The present invention relates to sound processing devices in which an acoustic sound input or an electric or digital representation of an acoustic sound input is processed and converted to an acoustic or electric sound output, and in particular relates to the processing of sound in noisy environments to improve speech intelligibility, sound quality, and naturalness of the sound. Sound processing devices of this kind are often used in hearing aids, assistive listening devices (ALD), and consumer audio devices such as radios, television sets, CD players, MP3 players, stereo systems, headsets, telephones, and mobile phone handsets. The Global Medical Device Nomenclature Agency (GMDNS) definition of an ALD is an amplifying device, other than a hearing aid, for use by a hard of hearing person. In the case of an electric sound output, sound processing devices of this kind are used in cochlear implants.

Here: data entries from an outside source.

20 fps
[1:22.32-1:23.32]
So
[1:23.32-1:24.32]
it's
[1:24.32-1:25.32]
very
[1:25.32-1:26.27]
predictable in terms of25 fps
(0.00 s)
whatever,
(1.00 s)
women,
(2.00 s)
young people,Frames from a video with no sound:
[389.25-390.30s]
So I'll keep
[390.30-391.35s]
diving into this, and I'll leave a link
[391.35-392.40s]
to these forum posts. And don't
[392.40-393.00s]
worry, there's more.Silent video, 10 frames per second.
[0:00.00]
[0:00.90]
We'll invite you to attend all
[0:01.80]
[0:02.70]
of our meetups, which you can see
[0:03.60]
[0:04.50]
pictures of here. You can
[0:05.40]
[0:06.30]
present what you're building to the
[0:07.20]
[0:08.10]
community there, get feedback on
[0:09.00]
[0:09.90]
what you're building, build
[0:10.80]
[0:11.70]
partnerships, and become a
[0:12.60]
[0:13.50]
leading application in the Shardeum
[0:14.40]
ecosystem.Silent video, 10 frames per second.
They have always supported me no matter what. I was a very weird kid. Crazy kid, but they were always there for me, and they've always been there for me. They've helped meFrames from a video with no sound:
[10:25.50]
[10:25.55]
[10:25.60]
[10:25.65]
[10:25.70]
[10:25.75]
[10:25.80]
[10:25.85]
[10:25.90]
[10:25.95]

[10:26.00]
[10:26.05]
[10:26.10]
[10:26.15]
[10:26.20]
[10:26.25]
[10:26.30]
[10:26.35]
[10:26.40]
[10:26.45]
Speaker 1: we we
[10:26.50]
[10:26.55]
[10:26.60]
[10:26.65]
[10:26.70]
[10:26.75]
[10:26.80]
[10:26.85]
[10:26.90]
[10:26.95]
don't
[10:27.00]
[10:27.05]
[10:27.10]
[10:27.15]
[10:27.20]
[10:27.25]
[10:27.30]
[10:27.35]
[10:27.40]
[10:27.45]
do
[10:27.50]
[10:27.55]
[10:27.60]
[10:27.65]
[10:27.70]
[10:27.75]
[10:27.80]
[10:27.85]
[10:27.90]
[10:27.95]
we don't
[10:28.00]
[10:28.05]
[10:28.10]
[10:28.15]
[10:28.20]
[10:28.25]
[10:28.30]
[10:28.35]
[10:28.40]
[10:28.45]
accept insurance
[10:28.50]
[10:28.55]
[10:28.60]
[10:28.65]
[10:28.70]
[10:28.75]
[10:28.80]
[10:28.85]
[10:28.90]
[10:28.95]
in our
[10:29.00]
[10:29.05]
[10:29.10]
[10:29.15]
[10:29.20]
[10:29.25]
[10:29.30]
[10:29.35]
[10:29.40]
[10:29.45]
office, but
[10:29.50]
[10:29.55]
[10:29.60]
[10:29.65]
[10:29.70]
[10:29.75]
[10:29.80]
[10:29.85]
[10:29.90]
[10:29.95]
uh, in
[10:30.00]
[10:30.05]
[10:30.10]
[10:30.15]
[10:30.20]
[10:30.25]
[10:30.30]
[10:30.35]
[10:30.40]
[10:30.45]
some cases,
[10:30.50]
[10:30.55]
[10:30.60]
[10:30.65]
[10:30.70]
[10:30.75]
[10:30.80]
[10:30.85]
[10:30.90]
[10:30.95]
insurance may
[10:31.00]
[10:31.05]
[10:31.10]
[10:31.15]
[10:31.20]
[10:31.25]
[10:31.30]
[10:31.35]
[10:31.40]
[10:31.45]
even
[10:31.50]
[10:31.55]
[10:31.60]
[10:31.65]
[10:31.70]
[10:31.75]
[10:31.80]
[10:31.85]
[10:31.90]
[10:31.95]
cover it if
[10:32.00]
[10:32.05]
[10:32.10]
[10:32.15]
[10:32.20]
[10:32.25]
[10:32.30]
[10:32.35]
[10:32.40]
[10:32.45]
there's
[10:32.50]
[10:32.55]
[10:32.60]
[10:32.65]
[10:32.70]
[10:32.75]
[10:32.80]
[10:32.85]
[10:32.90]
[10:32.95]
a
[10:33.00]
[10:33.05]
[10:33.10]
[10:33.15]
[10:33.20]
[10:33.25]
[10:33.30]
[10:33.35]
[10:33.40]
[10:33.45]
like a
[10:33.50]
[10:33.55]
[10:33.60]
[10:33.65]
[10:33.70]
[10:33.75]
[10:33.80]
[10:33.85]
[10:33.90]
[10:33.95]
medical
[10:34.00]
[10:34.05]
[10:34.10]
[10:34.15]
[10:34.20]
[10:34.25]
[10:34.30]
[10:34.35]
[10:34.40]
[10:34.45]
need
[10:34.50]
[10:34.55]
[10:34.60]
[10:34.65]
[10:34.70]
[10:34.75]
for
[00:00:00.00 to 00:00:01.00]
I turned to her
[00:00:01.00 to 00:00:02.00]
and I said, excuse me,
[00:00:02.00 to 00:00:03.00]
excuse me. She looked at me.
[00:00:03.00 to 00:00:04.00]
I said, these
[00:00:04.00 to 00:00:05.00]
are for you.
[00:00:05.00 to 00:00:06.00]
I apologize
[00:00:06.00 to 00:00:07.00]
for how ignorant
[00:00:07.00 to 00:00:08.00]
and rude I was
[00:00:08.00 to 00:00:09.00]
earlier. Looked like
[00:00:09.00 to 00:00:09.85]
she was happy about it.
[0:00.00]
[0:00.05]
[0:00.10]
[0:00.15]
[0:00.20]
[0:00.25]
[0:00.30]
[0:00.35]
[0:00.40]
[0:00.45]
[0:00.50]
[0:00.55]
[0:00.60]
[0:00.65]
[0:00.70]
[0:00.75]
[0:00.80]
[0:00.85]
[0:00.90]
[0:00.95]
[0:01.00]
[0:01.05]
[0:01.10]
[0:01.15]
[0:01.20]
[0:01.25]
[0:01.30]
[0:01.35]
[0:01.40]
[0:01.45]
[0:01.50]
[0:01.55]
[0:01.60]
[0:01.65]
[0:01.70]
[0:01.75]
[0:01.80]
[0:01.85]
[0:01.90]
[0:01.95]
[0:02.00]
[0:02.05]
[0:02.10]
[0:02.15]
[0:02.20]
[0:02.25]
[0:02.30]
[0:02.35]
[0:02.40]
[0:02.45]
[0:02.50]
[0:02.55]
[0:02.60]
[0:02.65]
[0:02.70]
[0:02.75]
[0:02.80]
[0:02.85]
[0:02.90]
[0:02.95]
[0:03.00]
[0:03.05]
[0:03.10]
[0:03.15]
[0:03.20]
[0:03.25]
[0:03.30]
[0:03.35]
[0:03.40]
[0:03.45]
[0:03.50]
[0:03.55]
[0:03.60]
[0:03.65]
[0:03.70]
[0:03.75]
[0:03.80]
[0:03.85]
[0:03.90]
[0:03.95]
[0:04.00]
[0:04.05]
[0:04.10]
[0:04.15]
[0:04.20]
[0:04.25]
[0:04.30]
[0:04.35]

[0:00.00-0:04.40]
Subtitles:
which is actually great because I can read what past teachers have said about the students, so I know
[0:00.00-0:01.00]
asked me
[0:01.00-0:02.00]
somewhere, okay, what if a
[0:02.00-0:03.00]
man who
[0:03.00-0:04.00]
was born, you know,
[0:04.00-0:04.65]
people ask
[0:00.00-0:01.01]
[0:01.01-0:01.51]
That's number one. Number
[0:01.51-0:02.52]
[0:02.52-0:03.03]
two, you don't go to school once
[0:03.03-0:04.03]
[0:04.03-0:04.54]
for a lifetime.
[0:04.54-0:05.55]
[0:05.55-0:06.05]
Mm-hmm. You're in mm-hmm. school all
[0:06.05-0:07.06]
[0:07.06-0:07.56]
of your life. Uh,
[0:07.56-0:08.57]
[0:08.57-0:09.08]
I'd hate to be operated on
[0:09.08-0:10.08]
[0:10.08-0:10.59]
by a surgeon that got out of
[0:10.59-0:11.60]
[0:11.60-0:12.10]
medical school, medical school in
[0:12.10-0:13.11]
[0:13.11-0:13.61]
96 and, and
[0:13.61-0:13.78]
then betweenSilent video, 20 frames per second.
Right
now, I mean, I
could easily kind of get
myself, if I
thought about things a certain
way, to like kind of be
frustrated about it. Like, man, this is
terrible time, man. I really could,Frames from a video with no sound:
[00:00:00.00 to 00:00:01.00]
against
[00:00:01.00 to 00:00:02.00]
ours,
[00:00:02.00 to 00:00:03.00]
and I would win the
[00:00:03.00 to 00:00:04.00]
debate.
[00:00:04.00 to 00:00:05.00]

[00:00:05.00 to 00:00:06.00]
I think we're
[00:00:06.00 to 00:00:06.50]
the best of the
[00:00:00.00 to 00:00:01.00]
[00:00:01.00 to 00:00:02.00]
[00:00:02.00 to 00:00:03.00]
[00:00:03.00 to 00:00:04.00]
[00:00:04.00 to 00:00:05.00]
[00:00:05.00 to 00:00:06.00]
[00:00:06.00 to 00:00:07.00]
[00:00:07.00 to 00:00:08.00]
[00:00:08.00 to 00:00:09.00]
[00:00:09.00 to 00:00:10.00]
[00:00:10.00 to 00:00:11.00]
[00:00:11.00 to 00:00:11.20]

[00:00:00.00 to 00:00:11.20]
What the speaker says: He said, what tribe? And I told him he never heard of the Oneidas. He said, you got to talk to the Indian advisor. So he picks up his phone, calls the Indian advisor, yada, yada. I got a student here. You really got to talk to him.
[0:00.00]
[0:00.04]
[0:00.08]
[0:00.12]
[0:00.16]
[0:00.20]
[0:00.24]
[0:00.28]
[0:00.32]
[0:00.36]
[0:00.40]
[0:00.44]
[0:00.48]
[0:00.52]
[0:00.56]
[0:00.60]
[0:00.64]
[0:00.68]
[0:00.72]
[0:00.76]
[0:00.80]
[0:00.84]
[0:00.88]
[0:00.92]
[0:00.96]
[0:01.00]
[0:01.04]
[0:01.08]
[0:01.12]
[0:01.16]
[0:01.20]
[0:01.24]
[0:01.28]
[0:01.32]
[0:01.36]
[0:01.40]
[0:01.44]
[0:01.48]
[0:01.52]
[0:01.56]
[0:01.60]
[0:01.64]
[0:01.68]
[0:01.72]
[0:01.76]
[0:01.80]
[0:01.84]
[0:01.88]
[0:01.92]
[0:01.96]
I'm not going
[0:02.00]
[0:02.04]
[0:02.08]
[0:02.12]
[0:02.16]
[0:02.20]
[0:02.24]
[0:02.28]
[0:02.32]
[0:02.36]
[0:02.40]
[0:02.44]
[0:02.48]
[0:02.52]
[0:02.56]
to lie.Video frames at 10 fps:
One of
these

Sound processing devices, including hearing aids, ALDs, cochlear implants, and consumer audio devices are being used more frequently in noisy environments. Normally, people make good use of both ears to separate the sounds they want to listen to from the other noises in the environment that they want to ignore. Present day consumer audio devices, hearing aids, cochlear implants, and ALDs also rely on these internal binaural perceptual processes to be able to function adequately in noisy environments. In addition to the internal perceptual processing, many audio devices include various external noise reduction schemes aimed at improving speech intelligibility, sound quality, and listening comfort in noisy environments. These noise reduction schemes typically use information that is available from a single microphone, or an array of closely-spaced microphones that may be worn on one side of the head. They rely on directional information, and spectral and temporal information to separate desired sounds from other noises in the environment. For example, some schemes seek to improve signal-to-noise ratios by expanding the intensity differences between more intense parts of the sound and less intense parts of the sound. A noise reduction scheme based on spectral information may apply more gain to the peaks in the spectrum than to the troughs. A noise reduction scheme based on temporal information may apply more gain at times when the sound is above a certain intensity threshold than when the sound is below this threshold. A noise reduction scheme based on directional information may apply more gain to sounds from the front of the listener than sounds from other directions. There is clear evidence that directional microphones can improve sound quality, comfort, and intelligibility. It is also clear that spectral and temporal noise reduction improves comfort, but the effects of spectral and temporal noise reduction on intelligibility and sound quality are more controversial.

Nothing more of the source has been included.